Occasionally, political groups would come to Iwo in the middle of the night, forcing the community to flee the village in panic. 

 

“The entire village would be empty because you don’t know whether they are coming to attack you or coming to kill you,” recalls Afolayan. 

 

“It was a very difficult, turbulent, and unstable period. And growing up as a child, you cannot forget that memory,” says Afolayan.

 

“I mean, if you had to wake up, 2 AM in the middle of the night and run into the bush and stay there for the next 5-6 hours before they send the message ‘OK, they are all gone,’ you cannot forget those kinds of things.”

 

Despite this political turmoil in their country, the people of Iwo still found happiness, hope, and spirituality in their religion. Each year, during the peak of the dry season in Nigeria, the people of Iwo gather to celebrate their village’s god, Awoji. 

 

The celebration begins a few days before, with sacrifices of animals and food, dances, and masquerades. Then, on the morning of the sacred day, everyone gathers in the center of the town and walks about a mile into the hills surrounding the village, to the grove in the mountain. During the march, the villagers were dancing spontaneously, drumming excitedly, and singing enthusiastically. 

 

“We would hear voices,” says Afolayan, “maybe people are making the voices, but they could sound like the voice of the spirits talking to the people of the community.” 

 

“It was a very difficult, turbulent, and unstable period. And growing up as a child, you cannot forget that memory,”- Afolayan

Then, the final sacrifice was made, and the entire village would wait for the rain—at the height of the dry season.

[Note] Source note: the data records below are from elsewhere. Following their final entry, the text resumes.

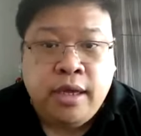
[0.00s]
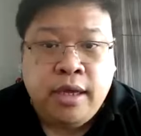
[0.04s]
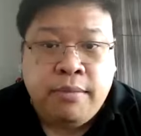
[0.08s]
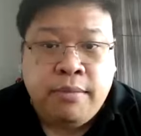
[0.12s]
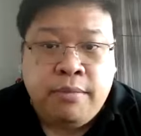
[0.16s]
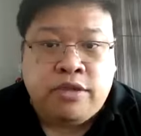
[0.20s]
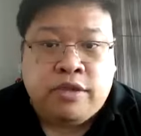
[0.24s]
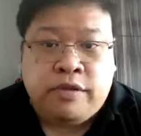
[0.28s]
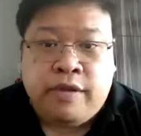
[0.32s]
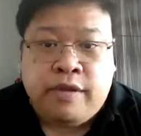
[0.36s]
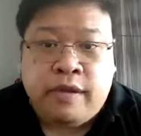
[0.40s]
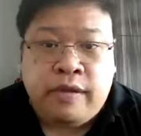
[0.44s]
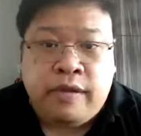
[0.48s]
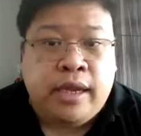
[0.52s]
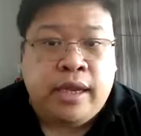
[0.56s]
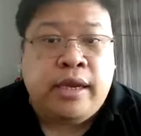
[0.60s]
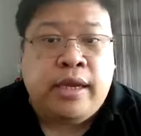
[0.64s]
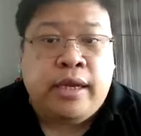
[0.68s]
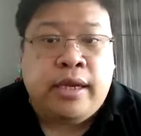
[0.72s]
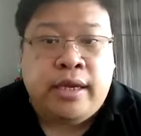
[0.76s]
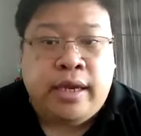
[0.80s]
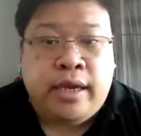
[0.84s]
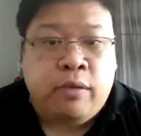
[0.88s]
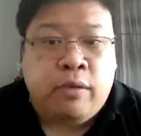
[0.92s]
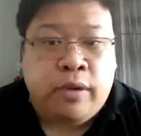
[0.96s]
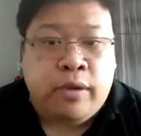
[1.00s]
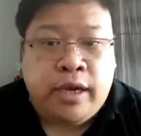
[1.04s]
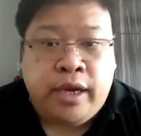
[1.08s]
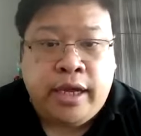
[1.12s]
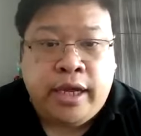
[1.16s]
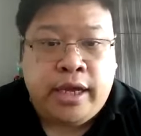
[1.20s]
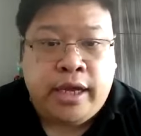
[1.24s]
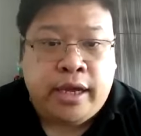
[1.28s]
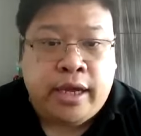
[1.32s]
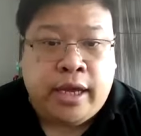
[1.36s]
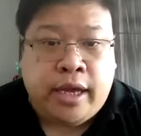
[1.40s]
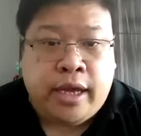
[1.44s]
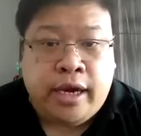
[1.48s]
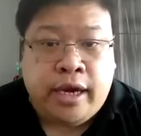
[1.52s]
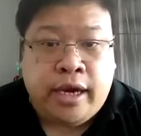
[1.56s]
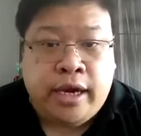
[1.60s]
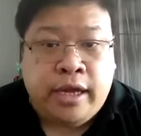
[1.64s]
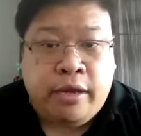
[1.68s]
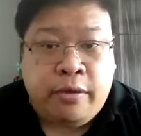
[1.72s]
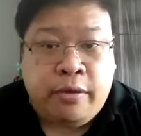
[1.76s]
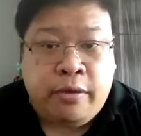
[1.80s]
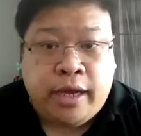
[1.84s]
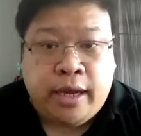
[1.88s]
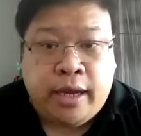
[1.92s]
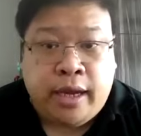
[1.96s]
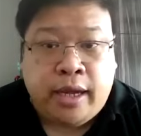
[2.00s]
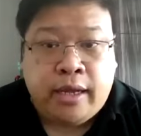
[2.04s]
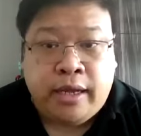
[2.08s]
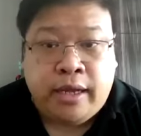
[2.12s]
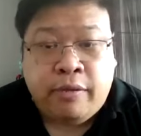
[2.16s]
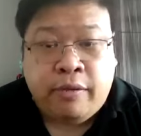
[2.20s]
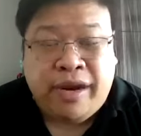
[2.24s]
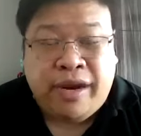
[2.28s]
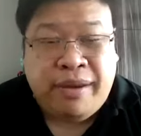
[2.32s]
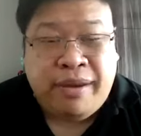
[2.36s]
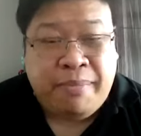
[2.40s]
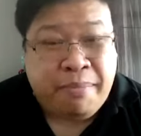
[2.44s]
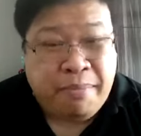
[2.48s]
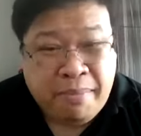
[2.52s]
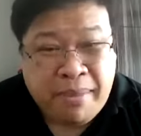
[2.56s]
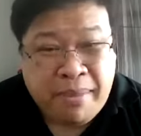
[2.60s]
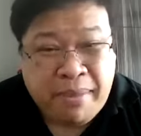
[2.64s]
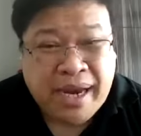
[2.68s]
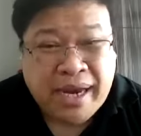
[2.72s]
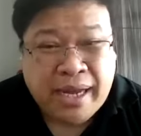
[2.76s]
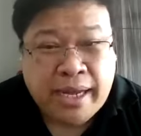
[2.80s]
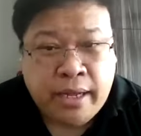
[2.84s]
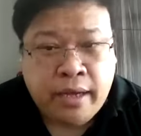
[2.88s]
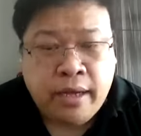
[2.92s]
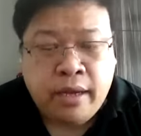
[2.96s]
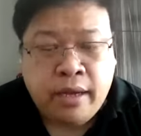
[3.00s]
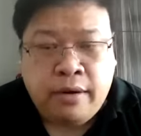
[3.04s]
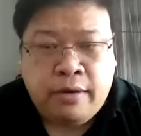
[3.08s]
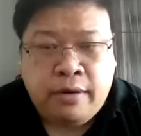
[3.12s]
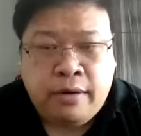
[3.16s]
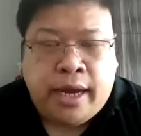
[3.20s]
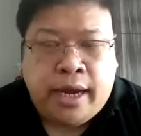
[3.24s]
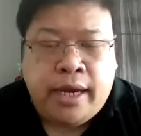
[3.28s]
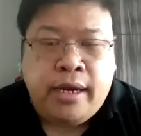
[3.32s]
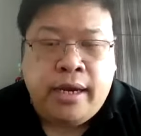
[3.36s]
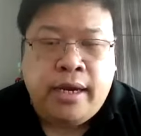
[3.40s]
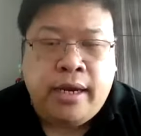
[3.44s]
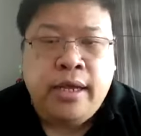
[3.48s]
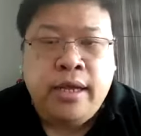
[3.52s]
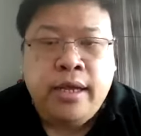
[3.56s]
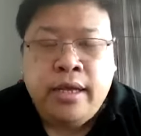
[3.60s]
Most of them they will need liquid, they will need money, right?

According to Afolayan, “At the end of the veneration, it must rain. Because without rain, it means the whole world is upside down. The gods have not accepted our sacrifice. And every year, it rained.”

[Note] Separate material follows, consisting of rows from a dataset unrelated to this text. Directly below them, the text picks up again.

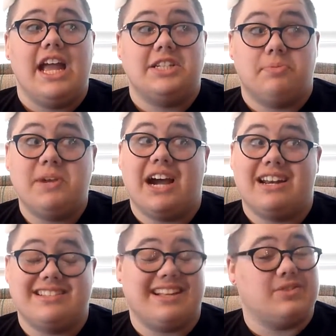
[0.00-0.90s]
To be
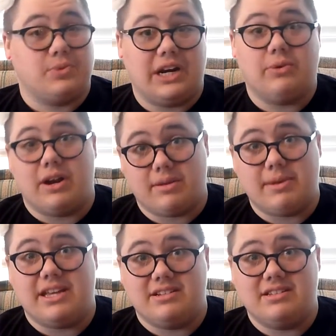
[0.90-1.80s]
honest, that's what I'd
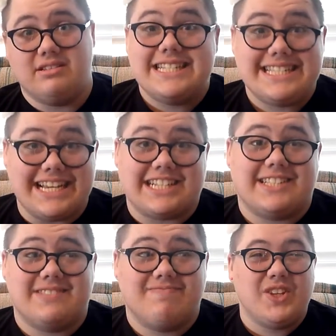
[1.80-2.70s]
recommend. Six,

Usually, it would begin raining while the feast after the sacrifice is ensuing. 

 

“The eating would be going on, and, somehow, somewhere, during that period, there would be rain,” says Afolayan. The village would rejoice! They would all run from the mountain back to the village. 

 

“Everyone would be waving [the palm leaves] and dancing, and singing, and celebrating, and almost making the declaration, ‘we’ve had a good year, we are bringing in a new year of prosperity, of progress, of good health,’” recalls Afolayan. 

 

“And it’s after I’ve grown up I keep asking myself, ‘how did it rain every year?’ I mean, why was there no year that it did not rain?”

 

Funso Afolayan moved to Ile Ife in 1977 to pursue his education at the University of Ife, now known as Obafemi Awolowo University. He attained his undergraduate degree in History with a minor in Philosophy, then went on to pursue his masters in History with a minor in International Affairs as well as Anthropology. He then achieved his Ph.D. in History. He then became a professor at the Universtiy of Ife until 1993.

 

Afolayan then spent the Spring semester of 1993 at Amherst college, where he was awarded a fellowship for 6 months. He then accepted a one-year position to teach African History at Washington University in St. Louis, Missouri. Since this would become a three-year position, Afolayan sought to relocate his family to the United States. However, the United States government would not grant his family a visa, because his job was not as permanent as required. 

 

“I couldn’t get my family here, so that was now a problem,” says Afolayan. 

 

This forced him to pursue a more permanent job, which brought him to UNH, where he has been teaching since 1996.

 

“I never thought I was going to come and live in this country. It never even occurred to me once. I believe if anybody had told me two or three years before I come here that I could be living here I’d say ‘no, it’s not possible,” he remarks, chuckling.